EXERCISE DESCRIPTION. Write out all the records exactly, and keep any images out.
[RECORDS FOR THIS TASK — start]
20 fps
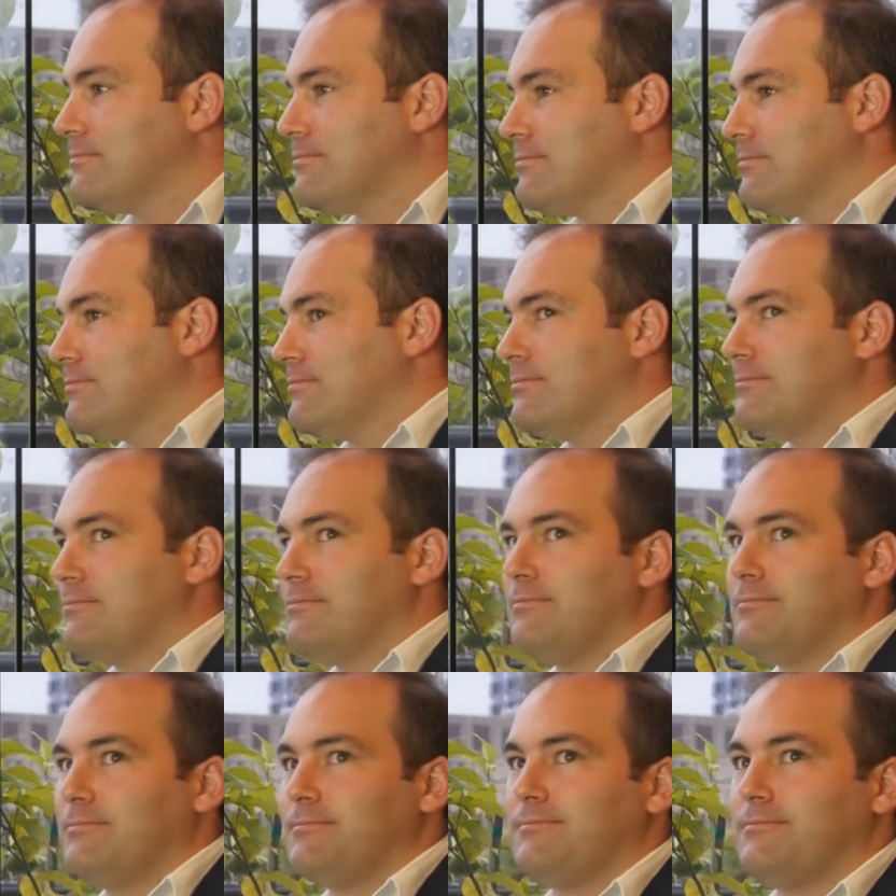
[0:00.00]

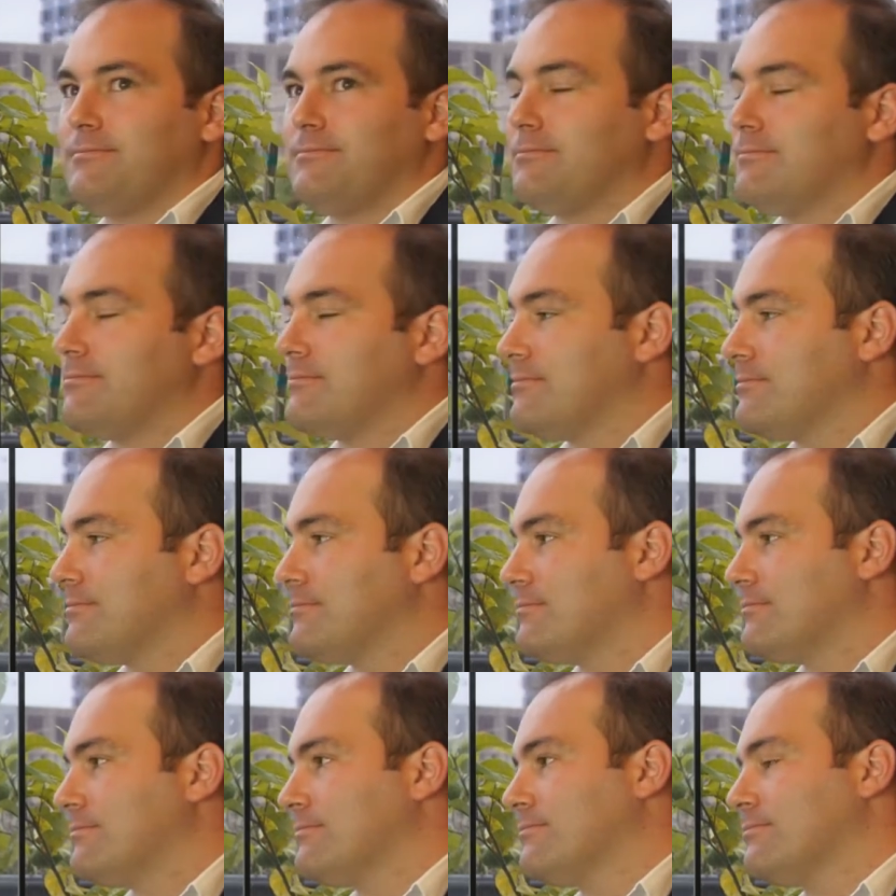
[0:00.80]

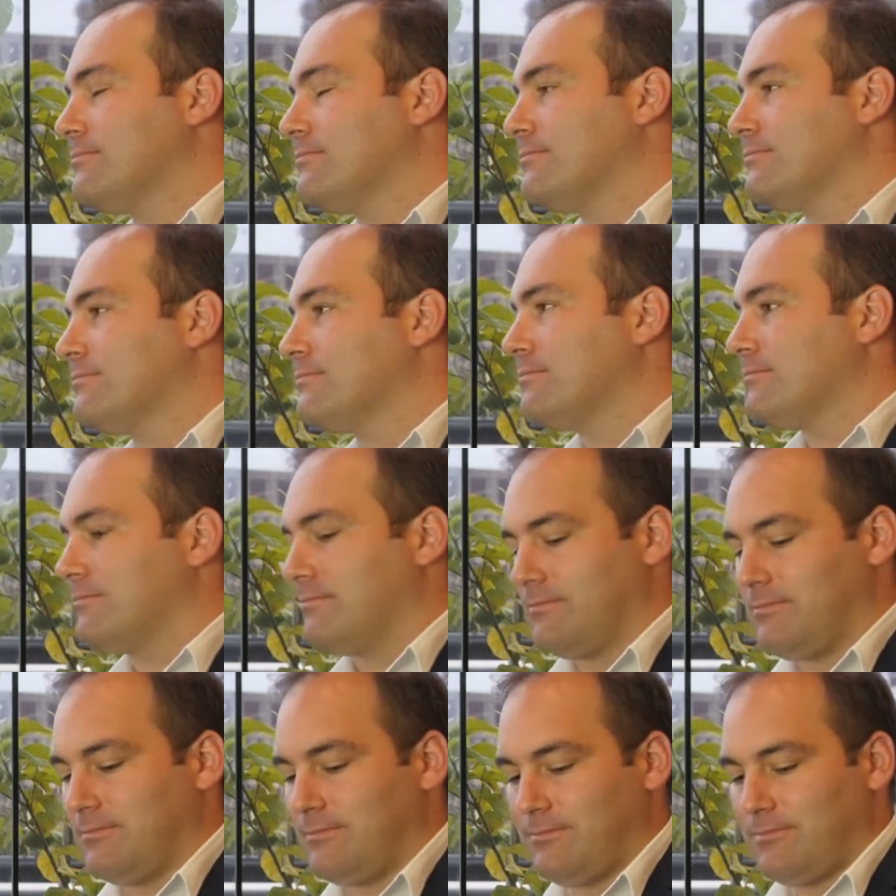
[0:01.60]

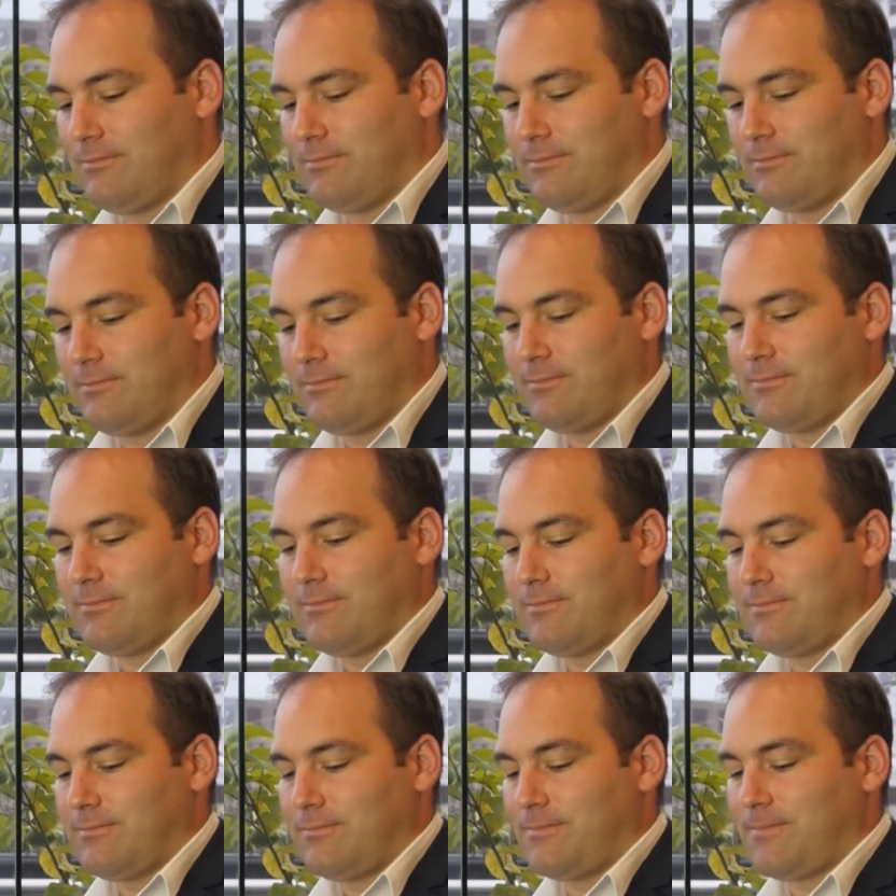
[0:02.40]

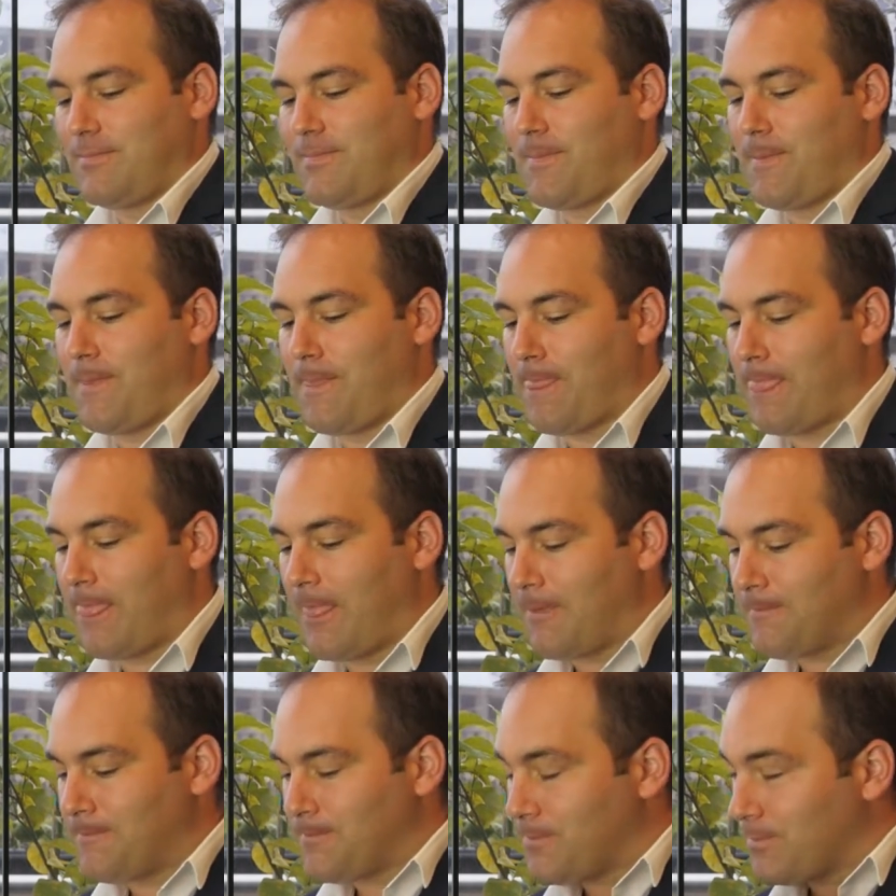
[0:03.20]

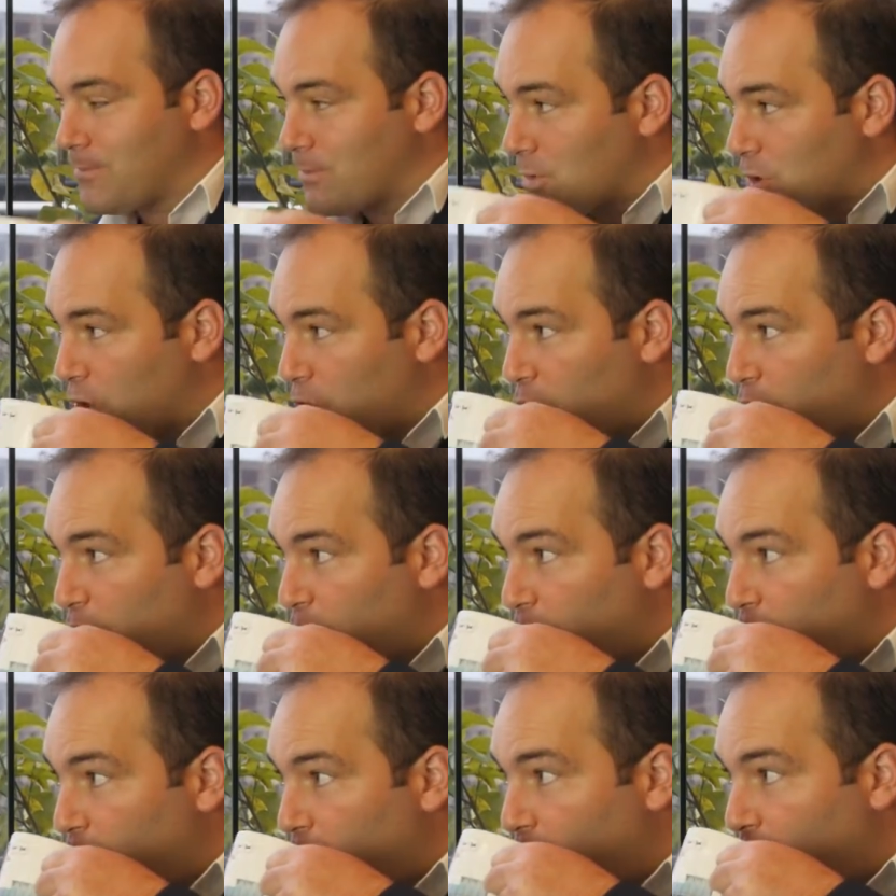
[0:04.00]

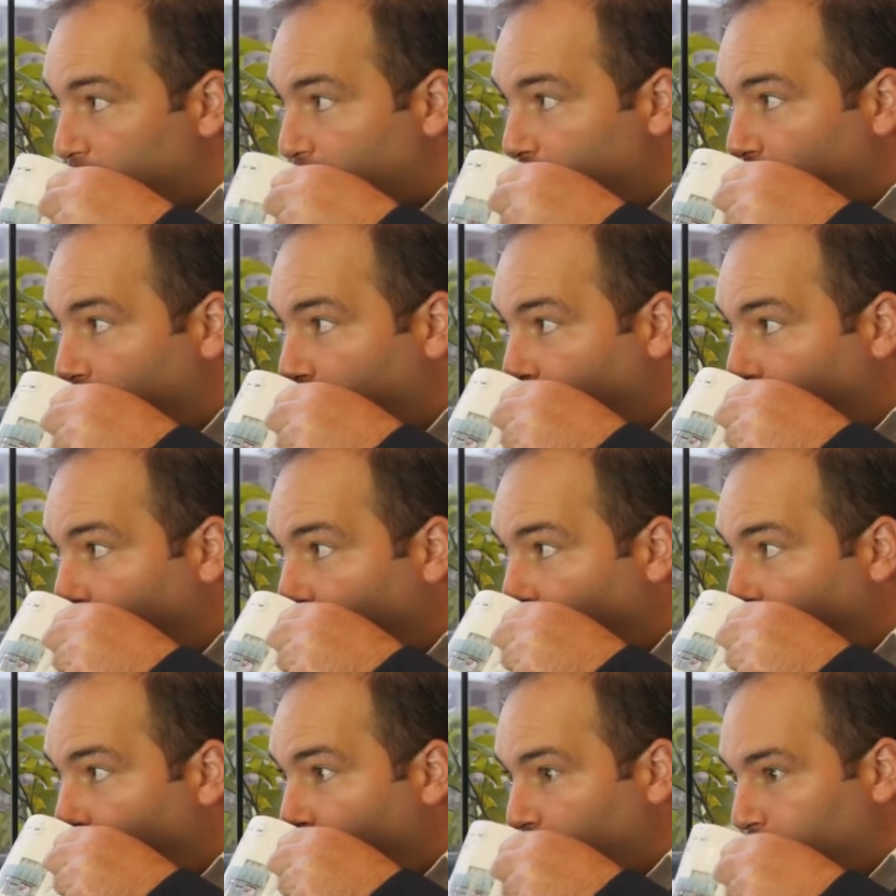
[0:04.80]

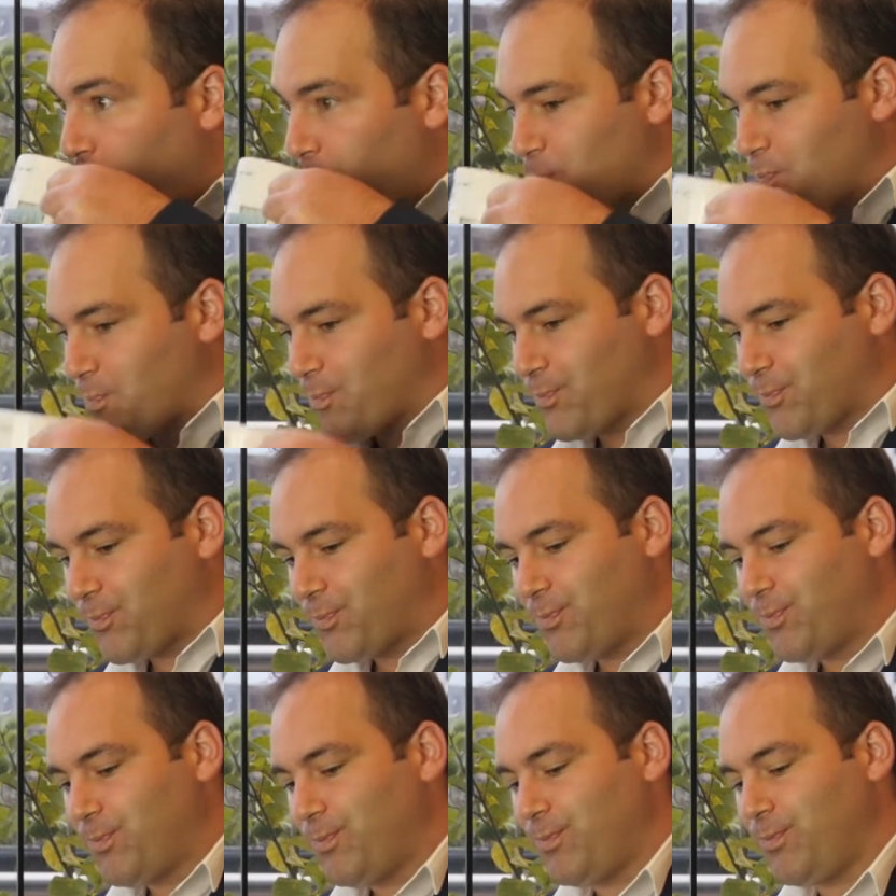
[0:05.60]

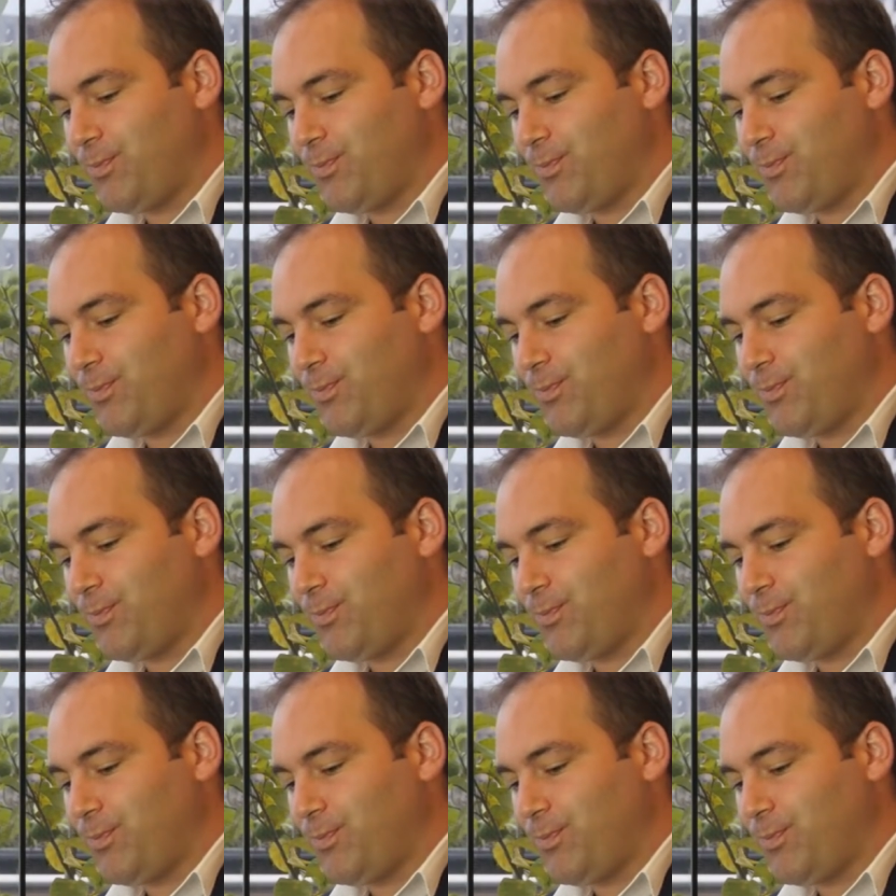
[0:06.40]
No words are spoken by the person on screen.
[RECORDS FOR THIS TASK — finish]
EXERCISE RESULT.
20 fps
[0:00.00]

[0:00.80]

[0:01.60]

[0:02.40]

[0:03.20]

[0:04.00]

[0:04.80]

[0:05.60]

[0:06.40]
No words are spoken by the person on screen.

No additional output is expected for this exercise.